The same procedure is applied to the HCP Young Adult dataset from accessed preprocessed dMRI [97,98] to generate the structural connectivity matrices. Demographic details for both the HCP Young Adult and UK Biobank dataset can be found in S7 Table in SI.

fMRI processing

We take preprocessed resting-state fMRI scans from the UK Biobank [99]. The cleaned, voxel space time series are band-pass filtered to only include neuronal frequencies (0.01 to 0.1 Hz) and smoothed at a full width at half maximum of 5 mm. Finally, we parcellate into 84 brain regions of interest according to the Desikan-Killiany atlas [29,30], the same as in dMRI processing. We also process fMRI scans according to the Talairach atlas [43] and remove from consideration those brain regions that have no white matter tracts (see dMRI processing). Functional connectivity is calculated by correlating the entire processed time-series between brain regions according to the Pearson correlation coefficient.

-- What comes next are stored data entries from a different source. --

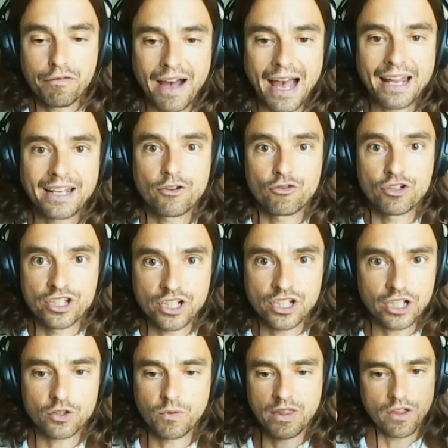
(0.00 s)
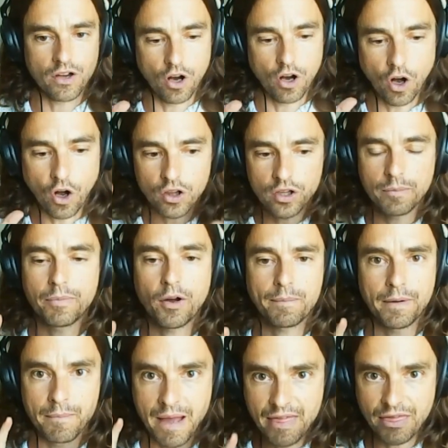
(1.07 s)
you find the results with all the
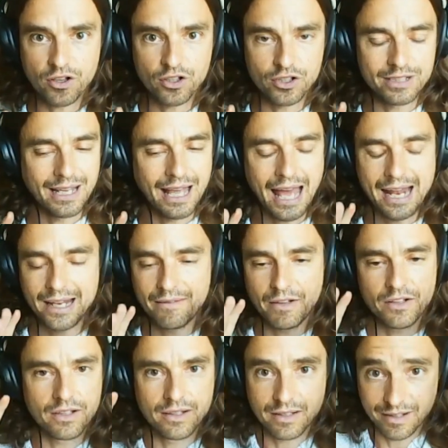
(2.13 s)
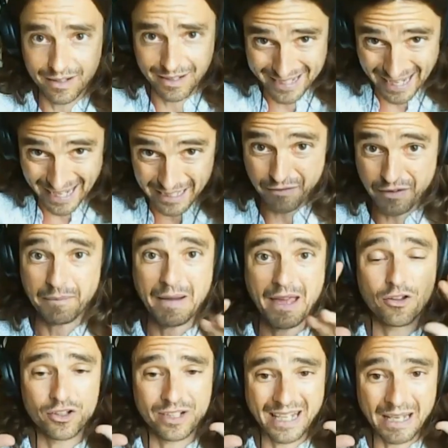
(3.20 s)
proper methods and even the scientific
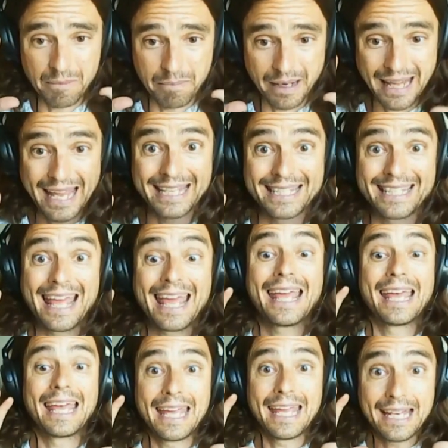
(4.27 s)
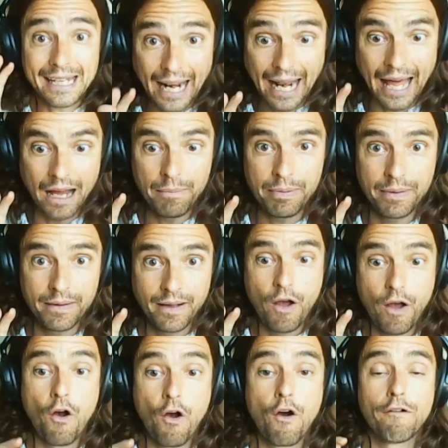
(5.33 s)
method in place in a lab,
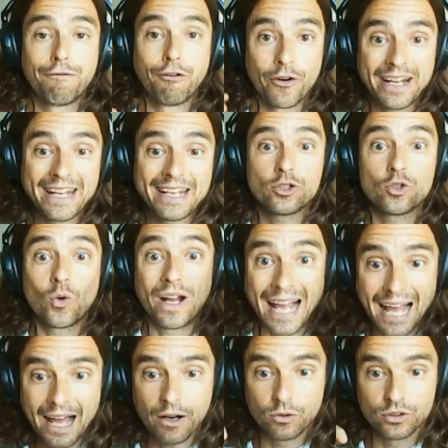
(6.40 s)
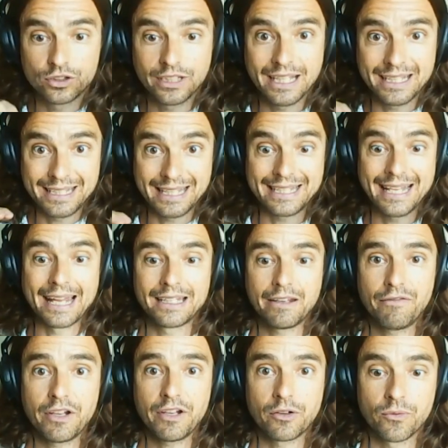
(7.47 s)
for it to count as a
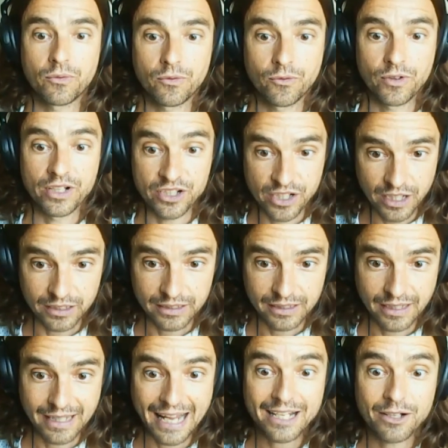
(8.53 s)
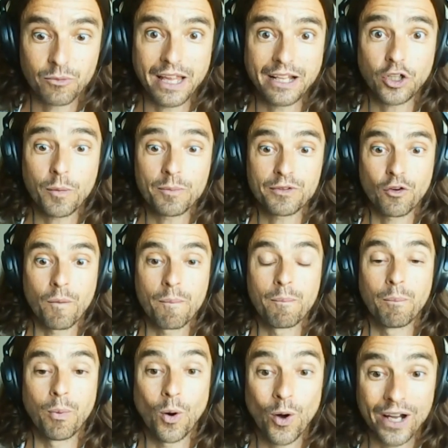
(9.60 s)
scientific result, and that comes
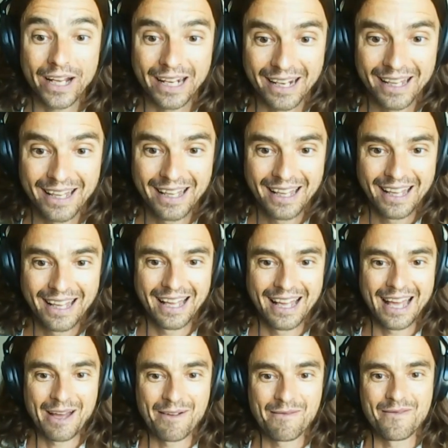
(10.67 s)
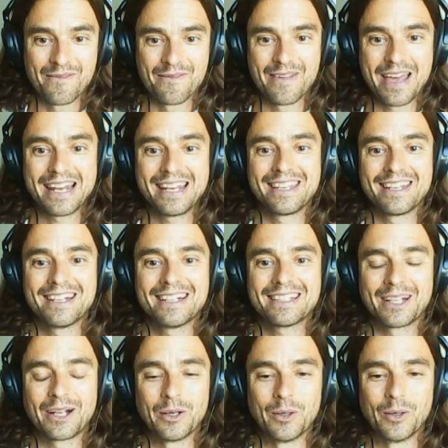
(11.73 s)
from Boyle many years
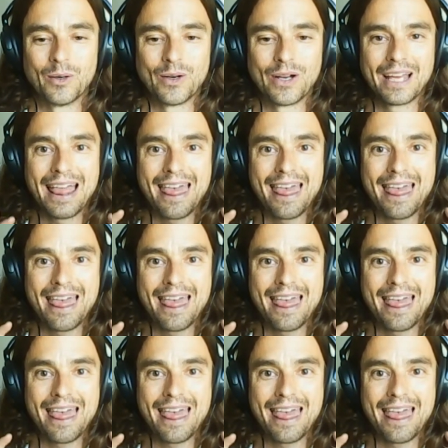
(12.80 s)
ago,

The same procedure Is applied to the HCP Young Adult dataset from accessed preprocessed fMRI [97] to generate the functional connectivity matrices. Acquisition details such as field strength and repetition time for both datasets can be found in S8 Table in SI.

Supporting information

S1 File. A total of 18 figures, 9 tables, and 2 texts are included to support the conclusions in the main text. References [100–103] are cited in the Supplementary Information.

(PDF)

Data Availability

Scripts necessary to reproduce figures can be found at github.com/rrazban/brain_commute. Processed dMRI and fMRI data used by the scripts for the HCP Young Adult dataset can also be found on GitHub at github.com/rrazban/brain_commute/tree/main/data/hcp_ya_100. Please refer to the respective UK Biobank (ukbiobank.ac.uk) and HCP Young Adult website (db.humanconnectome.org) to access previously published preprocessed dMRI and fMRI images (47, 91).

Funding Statement

Support from the National Institutes of Health (R01 DK116780 and R01 DA062680) is gratefully acknowledged by IB. The funders had no role in study design, data collection and analysis, decision to publish, or preparation of the manuscript.